Seems to me that not being interested in sorrow would eliminate about 51% (maybe more – 99%? –  let’s just say a great deal) of all the music, visual art, dance, film, theater and literature that is produced out of discomfort, melancholy, grief, or any of  the million small heartaches that move us to create – a longing for home, a dream gone up in smoke, missing someone, running out of hope. Those things happen in life, and to express disinterest feels very odd to me. “All you have to do,” I replied again on Leda’s Facebook page, “is listen to a sad fiddle tune or a good Rhythm and Blues song to know how interesting despair can be and how intricately it is linked to creativity.”

Detail from Pieter Bruegel's "Children's Games."

Detail from Pieter Bruegel the Elder’s  “Children’s Games.”

The intersection of the Happy Birthday moment and the Not Interested in Talent or Despair moment came yesterday when I read a poem  by Josephine Jacobsen, a Canadian poet whose work I’m looking into for one of my Undersung essays over at Numero Cinq. She wrote the following poem about children playing musical chairs at a birthday party. It has delight, it has sorrow – neither one eclipses the other.
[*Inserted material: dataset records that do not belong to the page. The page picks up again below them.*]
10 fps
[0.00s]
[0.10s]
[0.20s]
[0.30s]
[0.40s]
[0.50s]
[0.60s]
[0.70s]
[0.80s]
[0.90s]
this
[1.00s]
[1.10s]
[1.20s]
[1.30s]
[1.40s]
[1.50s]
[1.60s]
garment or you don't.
The two together deepen each other, don’t they?

Seems to me that the lesson to remember is this, so basic that it’s got to be true:  Don’t worry about those two crayons in the Crayola box – Delight and Despair. Use them liberally. Both – light and dark – make your work interesting.
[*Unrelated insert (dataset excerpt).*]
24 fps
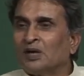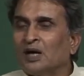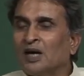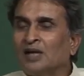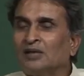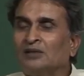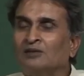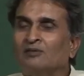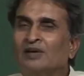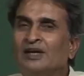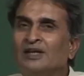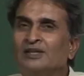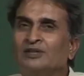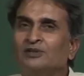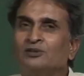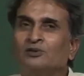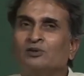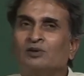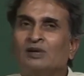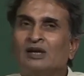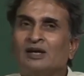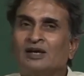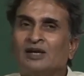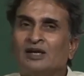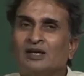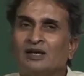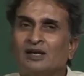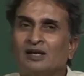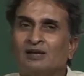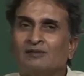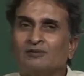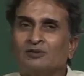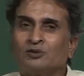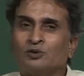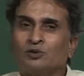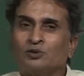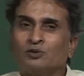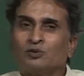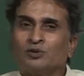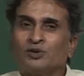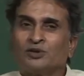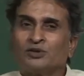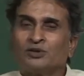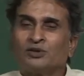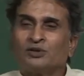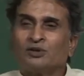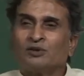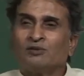Otherwise, you will again have a
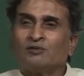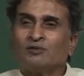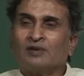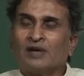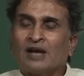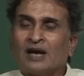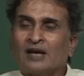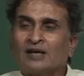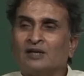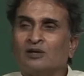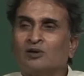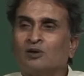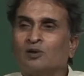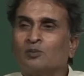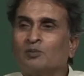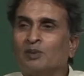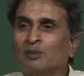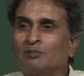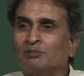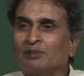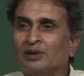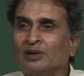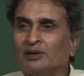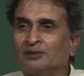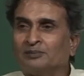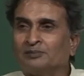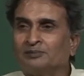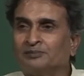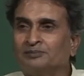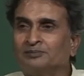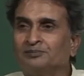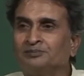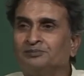situation of dragging or pumping.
Hope you all enjoy Jacobsen’s poem as I did – the terza rima form seems perfect for something that looks at a children’s game. It has a nursery rhyme feel to it, but packs a punch.  I bet both melancholy and delight played a role in her writing it.  We see the children running, we hear their eager cries, we worry about that dark slope, and we know that “somewhere hidden” there is “the shape of bliss.”

The Birthday Party  by Josephine Jacobsen

The sounds are the sea, breaking out of sight,
and down the green slope the children’s voices
that celebrate the fact of being eight.

One too few chairs are for desperate forces:
when the music hushes, the children drop
into their arms, except for one caught by choices.

In a circle gallops the shrinking crop
to leave a single sitter in hubris
when the adult finger tells them: stop.

There is a treasure, somewhere easy to miss.
In the blooms? by the pineapple-palms’ bark?
somewhere, hidden, the shape of bliss.

Onto the pitted sand comes highwater mark.
Waves older than eight begin a retreat;
they will come, the children gone, the slope dark.

One of the gifts was a year, complete.
There will be others: those not eight
will come to be eight, bar a dire defeat.

On the green grass there is a delicate
change; there is a change in the sun
though certainly it is not truly late,

and still caught up in the scary fun,
like a muddle of flowers blown around.
For treasure, for triumph, the children run

and the wind carries the steady pound,
and salty weight that falls, and dies,
and falls. The wind carries the sound

of the children’s light high clear cries.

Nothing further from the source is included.